Friday, September 16th, 2010, I left for Philadelphia and pre-departure staging. Friday, September 16th, 2011 was a typical Peace Corps day.
A couple of months ago me and Jen, my neighbor, re-started the Committee Against Forced Marriage, an initiative that some people in the Nampoch canton had started several years ago. As our first official event, Jen and I decided to put on a girls football match, after which the Committee members would address the audience about the problem of forced marriage.
So, a couple of weeks ago, when I got back from MSC and Bassar, Jack, one of the Committee members and an immediate neighbor came to me and was like "the football field is over-grown, we should do it at the primary school where the ground is clearer." I was like "um, the middle school ground is like 1/3 the size of a football pitch, no." Unfortunately, my mental state then sucked, and I didn't do anything about it.
Long story short, last monday, I got on the ball and bought some herbicide and got the coach to go spray the terrain (football pitch in french). I wasn't very optimistic that this would kill the weeds in time, but I thought it would help.
On Wednesday, I went to see the chief to tell him about the match and to get him to tell some kids to go "mow" the terrain, i.e. cut the grass with machetes. An hour with a lawnmower would have made my life so much easier.
Friday rolled around. The terrain was still overgrown, albeit slightly brown. I got up early, tracked down the coach, and we went to see the chief again. He called the guy he'd told to cut the terrain, and the guy was like "everyone is off trading labor in the fields today." I was bummed. Then the coach and I spent the next hour wandering through Nampoch rounding up people to help cut the field. Most of them were friends of mine so it wasn't hard. I was relieved and went back to my house to coordinate food efforts. The Committee was suppose to supply the food, I was organizing the the game, and Jen was bringing her team from her village- Manga.
Back at the house, the Committee members brought a lot of new yams for fufu, and got stuff to make sauce, but they didn't have the money to buy chickens for the sauce. I delegated people to go buy chickens, then decided to go check on the field status. As I biked by the middle school, i saw people out on the parade ground putting up goal posts. I swore.
The coach was like "the weeds in the terrain are too tough to cut with machetes, so we'll lay out a smaller terrainhere, and it'll be great." The terrain they were laying out was about half the size of a normal sized terrain and included 4 mango trees. A flag pole was directly behind one goal.
I had an internal freak-out, then helped them set up the field. And got sunburned. Seriously, you haven't really mowed weeds until you've used a machete.
As the afternoon progressed, the terrain got set up and laid out. I biked back home and coordinated the acquisition of tchakpa. Jen texted me to say that the van that came to pick them up was going to be late on account of friday prayers. The ref did show up on time. Karen had arranged his services, but he forgot his watch and didn't look too thrilled about the small field.
I tracked the coach down again and pressed him to find jerseys for the Manga team because they didnt have their own.
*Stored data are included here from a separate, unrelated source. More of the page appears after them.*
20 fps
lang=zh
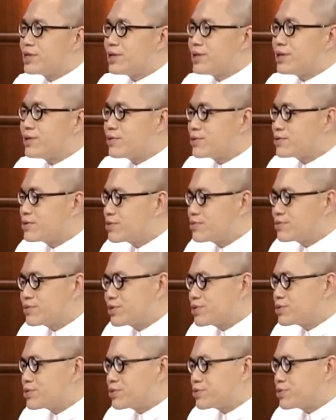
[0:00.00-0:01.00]
都是，我就
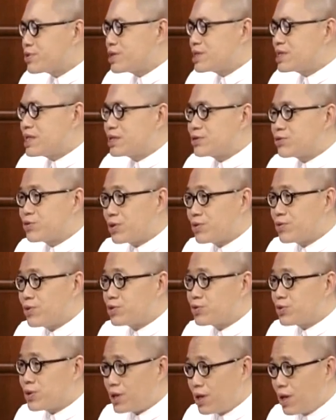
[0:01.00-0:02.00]
就总觉得现在
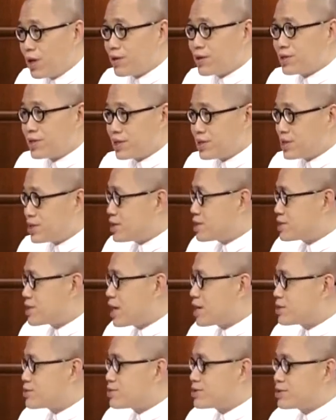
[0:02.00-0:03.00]
全国最好的这几
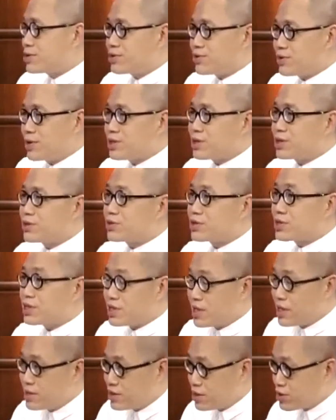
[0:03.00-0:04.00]
间大学的学生都
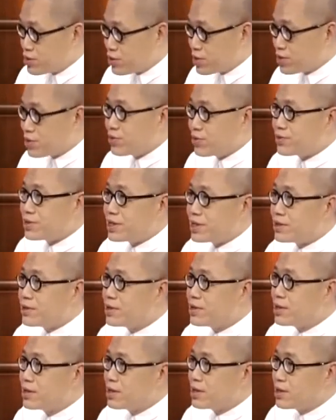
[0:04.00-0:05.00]
是确实是最功利，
He told someone to go collect jerseys from the cartier players.
The match was suppose to start at 3 pm. Which is about when the Manga team arrived. After Jen and I got them squared away, we discovered that the Committee didn't really have a plan for addressing the population. I found myself coordinating that and planning the match (2 30minute halves, 8 players on a side) with the ref at the same time. The President of the Committee talked to the players awhile, and Jack did too. Then we finally got the match started an hour later. In retrospect, that was actually decent timing.
I had to walk around the terrain during the match to keep from fidgeting. I was a nervous wreck. I was afraid that a failed match would both look bad for the Forced Marriage Committee and also dampen my efforts to engender a girls' football culture in the area. I was really happy, and a bit surprised, to see people get as into the girls' match as they would have a guys' match. There were a lot of people screaming at the ref, at the teams, and at each other like any good football game. When Nampoch scored, the crowd went wild. I think I remember picking someone up. It might have been my host dad.
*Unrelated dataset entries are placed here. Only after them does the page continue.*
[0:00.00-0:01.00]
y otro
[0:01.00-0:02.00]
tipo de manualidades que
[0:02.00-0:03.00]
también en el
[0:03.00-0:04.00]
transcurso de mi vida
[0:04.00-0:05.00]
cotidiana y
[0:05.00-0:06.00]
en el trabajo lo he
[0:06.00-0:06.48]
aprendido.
Nampoch won, 1-0. The first goal scored by the Nampoch girls' football team.
Afterwards, I was even more surprised when a sketch group composed of a bunch of my friends put on a professional sketch about forced marriage. It was a big hit. It was all in Konkumba so I didn't get the jokes, but by that point I didn't care.
We took the Manga team, the theater group, and the Committee back to my house for supper under storm clouds. The Manga people left right before the storm hit. Jen told me later that they floated home.
The match, overall, was a great success. People have been asking me when we're going to go play in Manga. Yesterday, in the Kouka marche, a couple of my (guy) friends from Nampoch started trash talking with a couple girls from the Kouka team about who would win the next game. Friday, however, was an emotional roller coaster. I went between "oh crap, everything is screwed" to "oh wow, I cant believe this is going to work" hourly. I was pleasantly surprised when cool stuff happened without me having to coordinate it. I learned a lot about my community (one of my best friends in village is an actor, who knew?). I had to remind myself throughout the day that everything was going to work out even as it looked like it was falling apart. So yeah, over all, a typical Peace Corps day.